Le conflit israélo-palestinien et la victoire d’Israël, par Antoine de Lacoste
(reçu hier, à 10h08)
A l’occasion de la présentation de son plan de paix, Donald Trump a déclaré dans un entretien avec le Time : « Eh bien, vous savez, vous avez 3000 ans d’histoire, et, dans le cas du Moyen-Orient, il y a une haine énorme, un mépris énorme, une méfiance énorme entre tout le monde. »

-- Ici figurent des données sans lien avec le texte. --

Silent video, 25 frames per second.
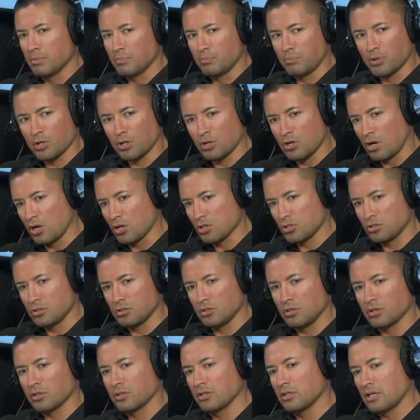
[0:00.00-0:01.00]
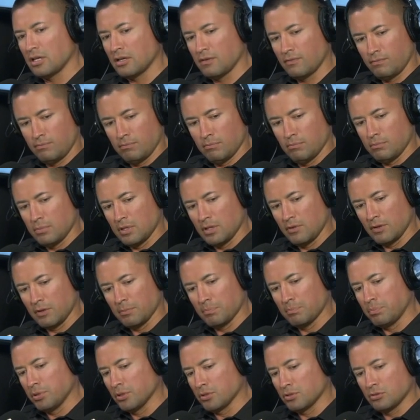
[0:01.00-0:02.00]
precaution, you're gonna have maybe
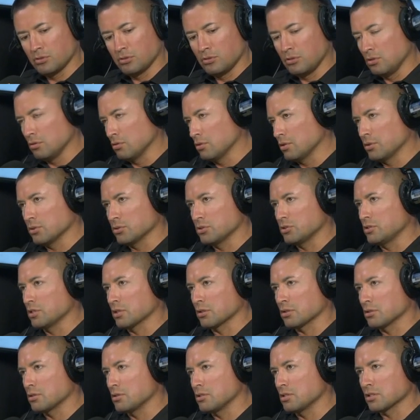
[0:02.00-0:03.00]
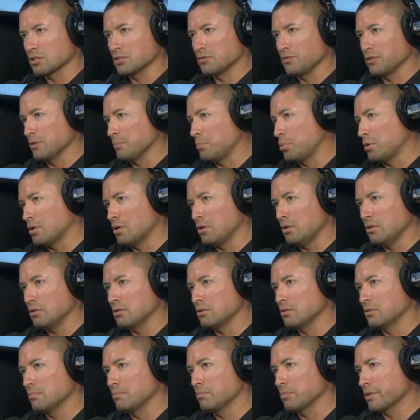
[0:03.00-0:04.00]
put your little sticker six feet apart,
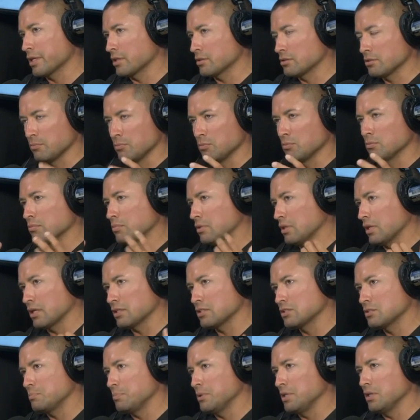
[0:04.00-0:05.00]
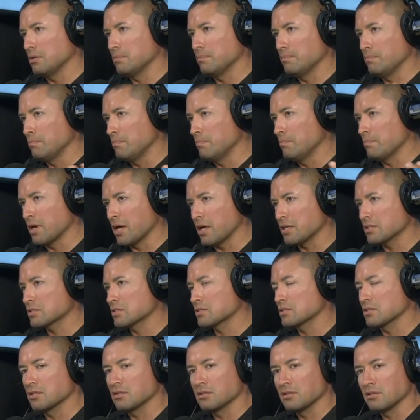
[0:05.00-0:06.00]
get some light speed
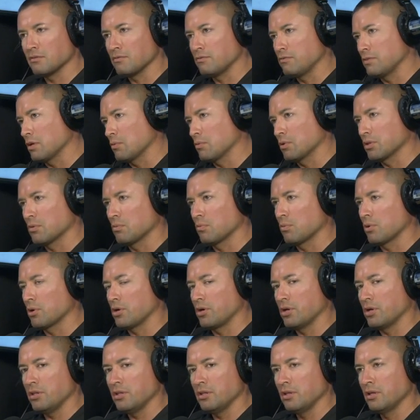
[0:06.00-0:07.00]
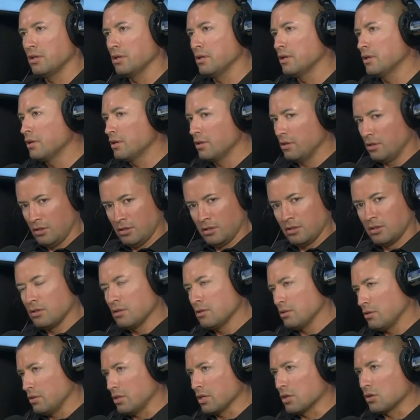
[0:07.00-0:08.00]
masks, and if they want to wear it,
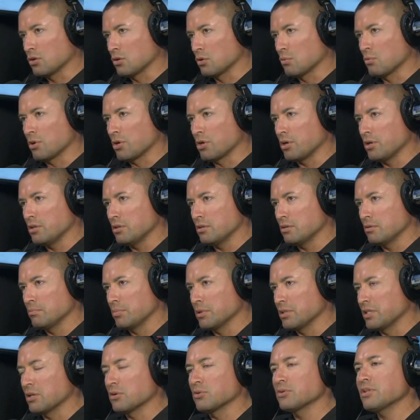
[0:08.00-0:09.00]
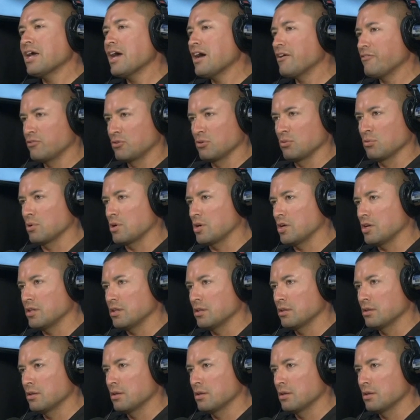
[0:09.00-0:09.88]
they could wear it, but they don't have to wear it.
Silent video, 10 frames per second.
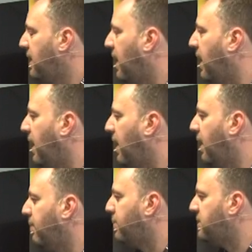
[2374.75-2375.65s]

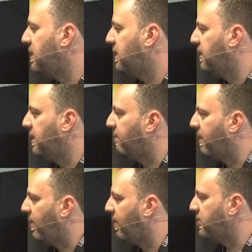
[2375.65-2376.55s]
and particularly
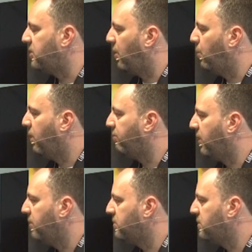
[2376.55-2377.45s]
around their HDR
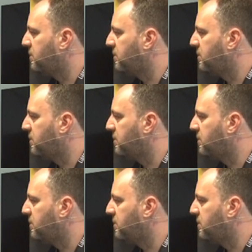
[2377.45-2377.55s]
workflows.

Pour comprendre le conflit israélo-palestinien, il n’est pas nécessaire, comme le fait Donald Trump, de remonter si loin dans l’histoire puisque les acteurs actuels n’étaient pas tous là. Pour synthétiser, deux dates sont essentielles : 70 après Jésus-Christ, et la victoire de l’Empereur romain Titus avec la destruction du deuxième Temple qui l’accompagna. La terrible répression qui suivit, faite pour mater une fois pour toutes les révoltes juives, entraîna la dispersion du peuple juif qui, dans sa grande majorité, quitta la Palestine et s’installa dans d’autres régions du Proche et du Moyen-Orient. La seconde date essentielle est 636 et la bataille du Yarmouk. Cette année-là, les cavaliers arabes sortis des sables du désert vainquirent l’armée byzantine le long de ce fleuve qui borde la Syrie, la Jordanie et Israël avant de se jeter dans le Jourdain.